Pantau - Kejaksaan Agung mengungkap bahwa pemberian fasilitas kredit oleh PT Bank BJB dan PT Bank DKI kepada PT Sri Rejeki Isman (Sritex) Tbk dilakukan tidak sesuai dengan ketentuan hukum dan perbankan yang berlaku.
Direktur Penyidikan Jaksa Agung Muda Pidana Khusus (Jampidsus) Abdul Qohar menyampaikan hal tersebut dalam konferensi pers di Gedung Kejaksaan Agung, Jakarta, pada Rabu.
Penyelidikan bermula dari ketidakwajaran laporan keuangan PT Sritex Tbk, yang pada 2021 melaporkan kerugian sebesar 1,08 miliar dolar AS atau sekitar Rp15,66 triliun, padahal pada 2020 perusahaan tersebut masih mencatatkan laba sebesar 85,32 juta dolar AS atau Rp1,24 triliun.
"Ini ada keganjilan. Dalam satu tahun mengalami keuntungan yang sangat signifikan. Kemudian, tahun berikutnya juga mengalami kerugian yang sangat signifikan," ujar Qohar.
Penyidik menemukan bahwa total kredit outstanding PT Sritex dan anak perusahaannya mencapai Rp3.588.650.808.028,57 hingga Oktober 2024.
Dari jumlah tersebut, kredit dari PT Bank BJB dan PT Bank DKI mencapai Rp692.987.592.188,00.
Kredit Diberikan Tanpa Analisis dan Langgar Hukum
Menurut Abdul Qohar, tersangka ZM (Zainuddin Mappa) selaku Direktur Utama PT Bank DKI tahun 2020 dan DS (Dicky Syahbandinata), Pimpinan Divisi Korporasi dan Komersial PT Bank BJB tahun 2020, diduga memberikan fasilitas kredit secara melawan hukum.
Kredit diberikan tanpa melalui analisis kelayakan yang memadai, serta tidak memenuhi syarat sebagai kredit modal kerja.
Penilaian lembaga pemeringkat internasional seperti Fitch dan Moody’s memberikan rating BB- kepada PT Sritex Tbk, yang mengindikasikan risiko gagal bayar tinggi.
"Seharusnya kredit diberikan kepada perusahaan yang memiliki peringkat A," ujar Qohar.

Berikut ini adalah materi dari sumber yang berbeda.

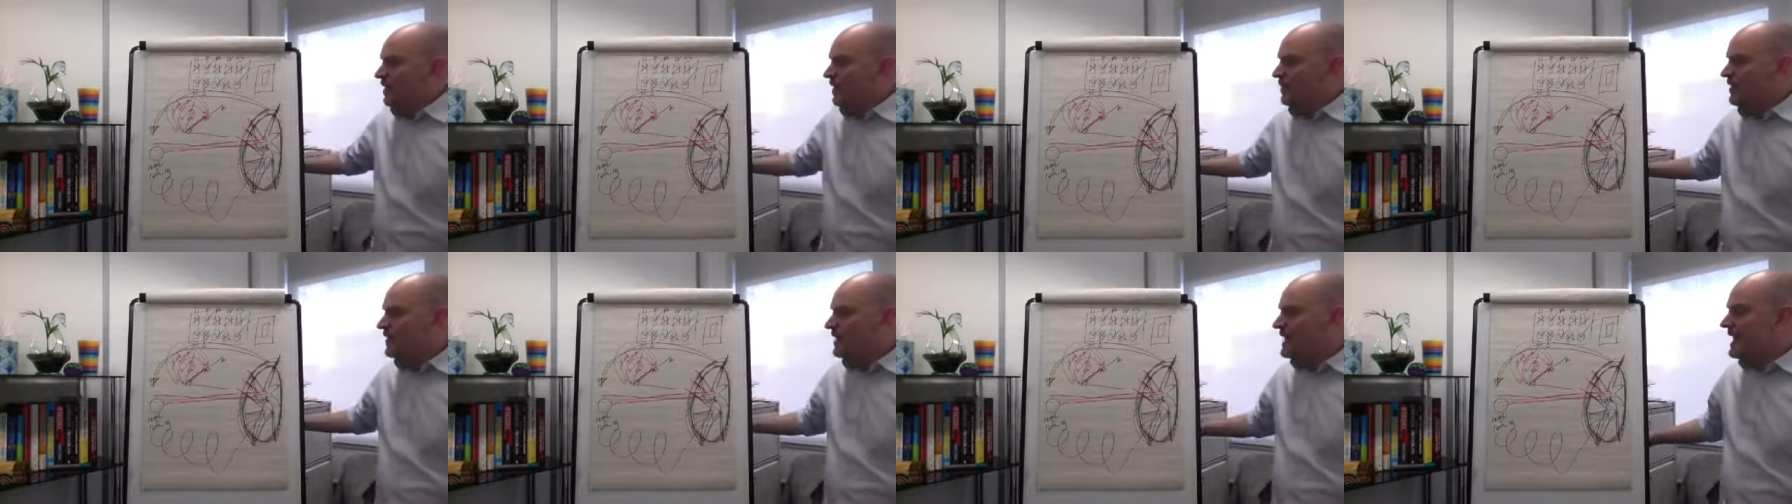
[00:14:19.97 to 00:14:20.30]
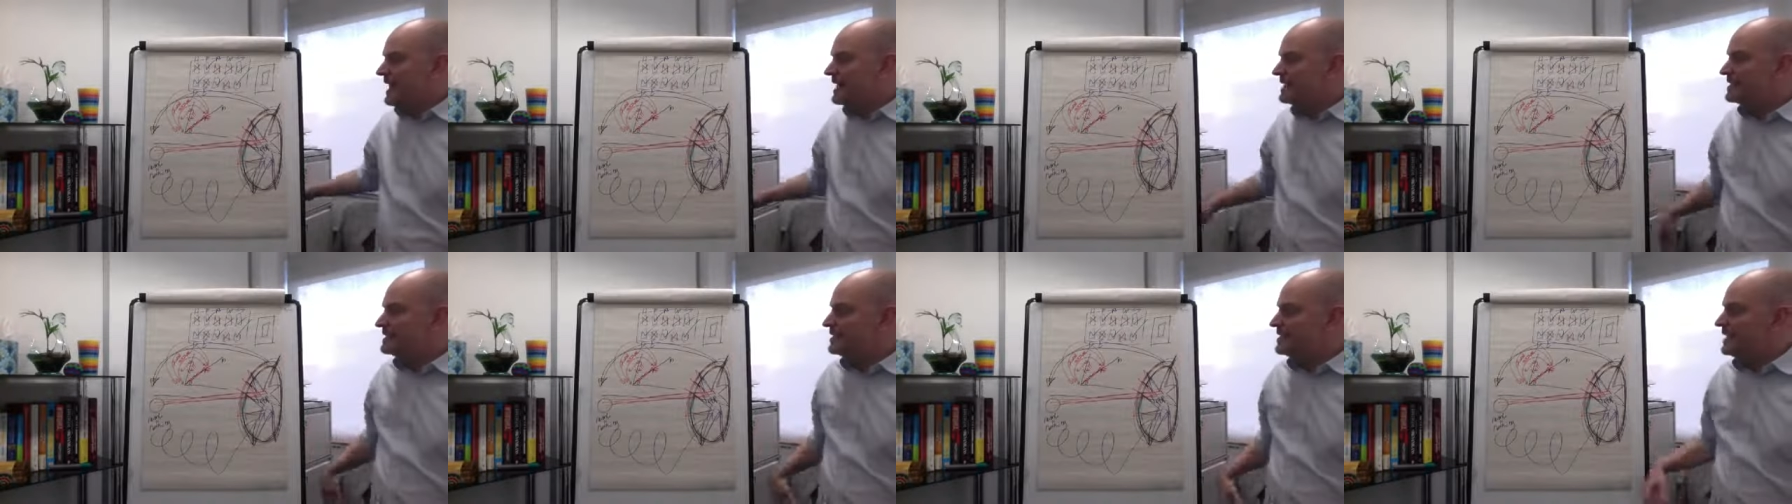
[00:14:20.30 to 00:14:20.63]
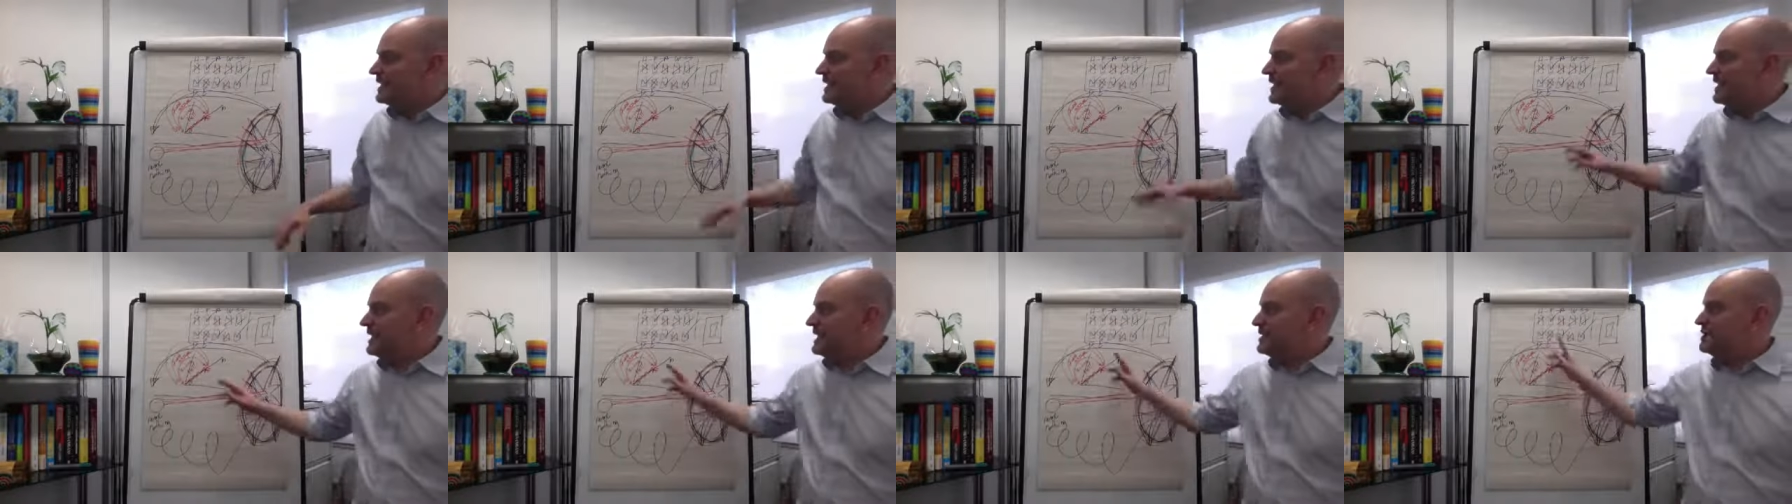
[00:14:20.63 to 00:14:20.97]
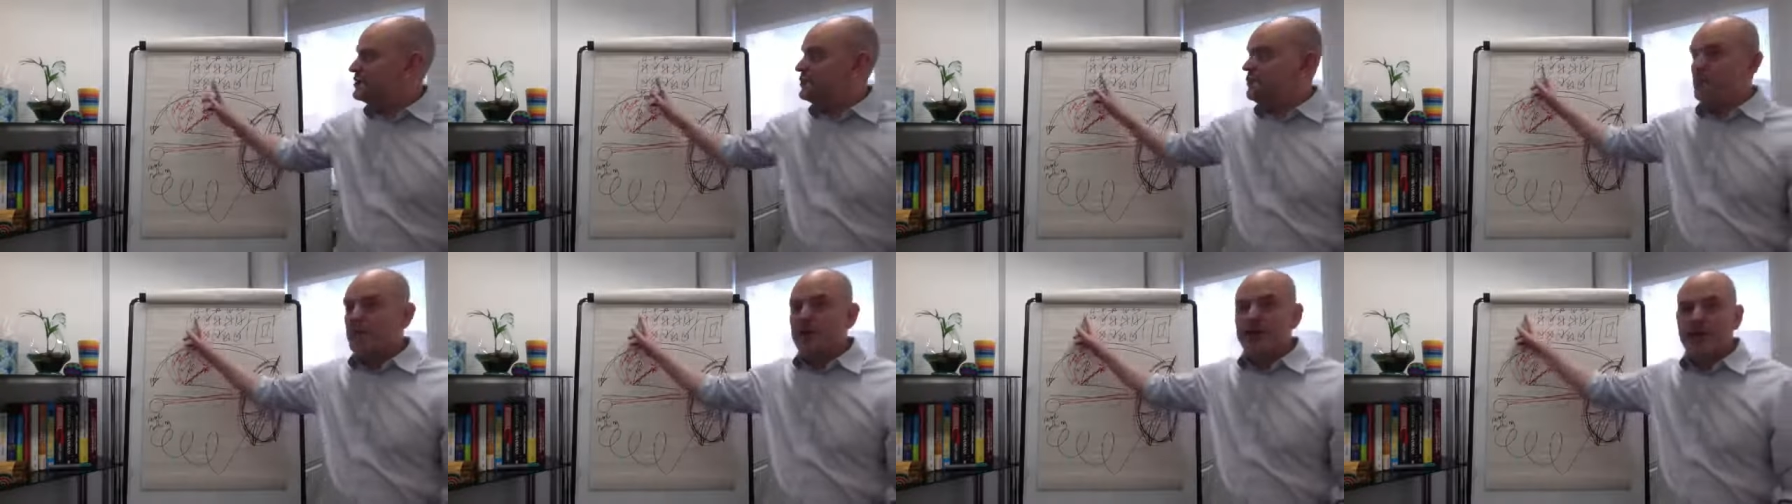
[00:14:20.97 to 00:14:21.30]
The next thing
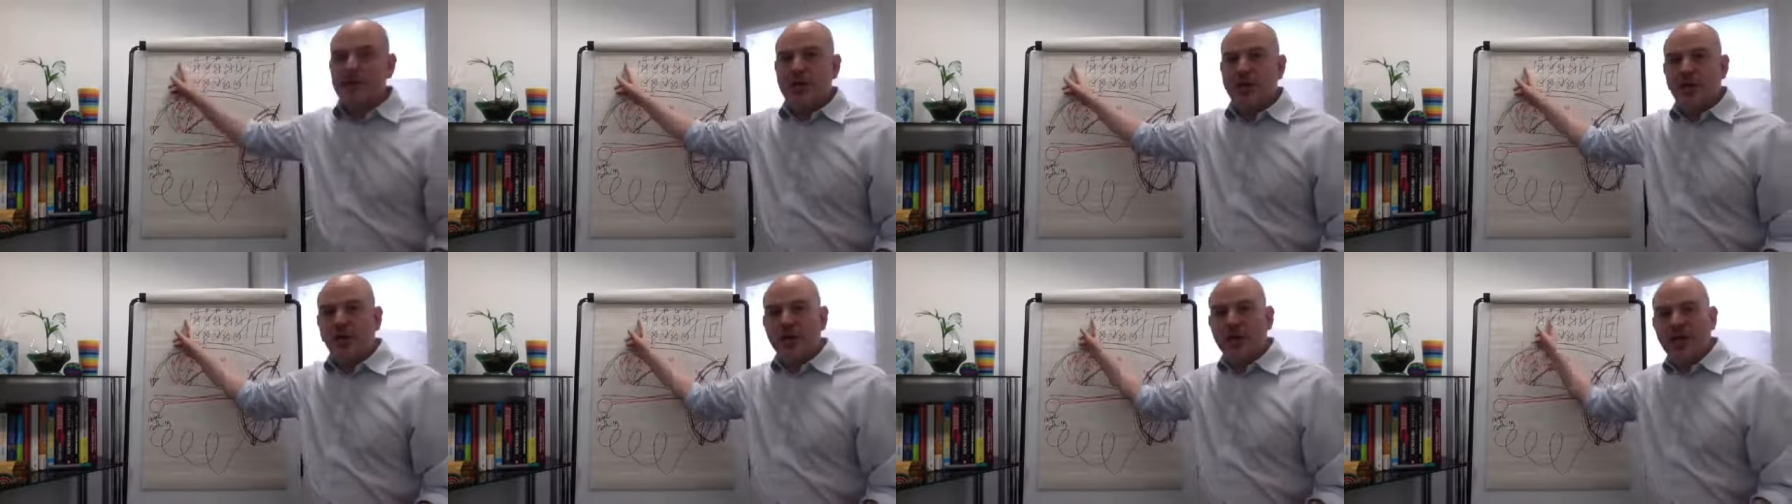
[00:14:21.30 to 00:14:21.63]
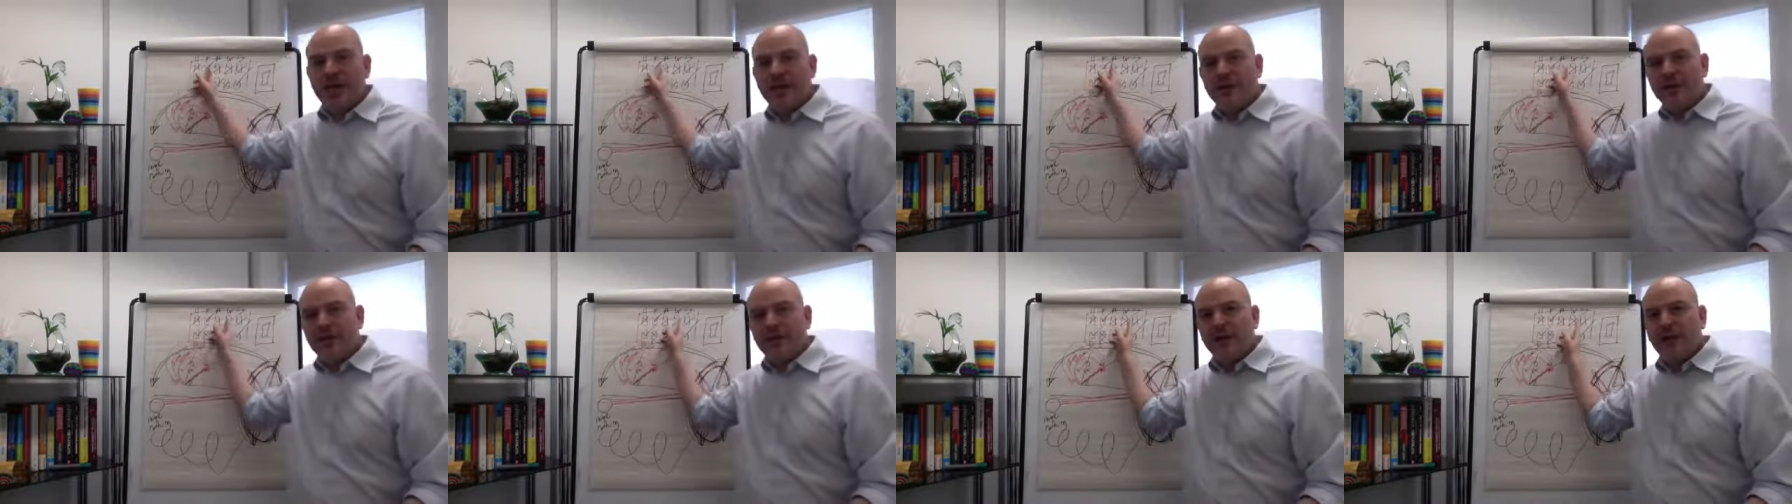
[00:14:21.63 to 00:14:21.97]
is we can't have a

Kredit yang disalurkan bertentangan dengan Standar Operasional Prosedur (SOP) perbankan dan Undang-Undang Nomor 10 Tahun 1998 tentang Perbankan.
Selain itu, pemberian kredit tersebut juga melanggar prinsip kehati-hatian dalam sektor perbankan.
Dana kredit dari dua bank tersebut tidak digunakan sesuai tujuan, melainkan digunakan oleh tersangka ISL (Iwan Setiawan Lukminto), Direktur Utama PT Sritex Tbk periode 2005–2022, untuk membayar utang dan membeli aset nonproduktif.
Akibat penyimpangan tersebut, kredit dari PT BJB dan PT Bank DKI kini berstatus macet (kolektibilitas 5), dan aset perusahaan tidak bisa dieksekusi karena nilainya lebih rendah dari kerugian negara.
Pengadilan Niaga Semarang telah menyatakan PT Sritex Tbk pailit.
Negara mengalami kerugian sebesar Rp692.987.592.188,00 dari total kredit outstanding sebesar Rp3,58 triliun.
Ketiga tersangka dijerat dengan Pasal 2 ayat (1) atau Pasal 3 juncto Pasal 18 Undang-Undang Nomor 31 Tahun 1999 tentang Pemberantasan Tindak Pidana Korupsi yang telah diubah dengan Undang-Undang Nomor 20 Tahun 2001, juncto Pasal 55 ayat (1) ke-1 KUHP.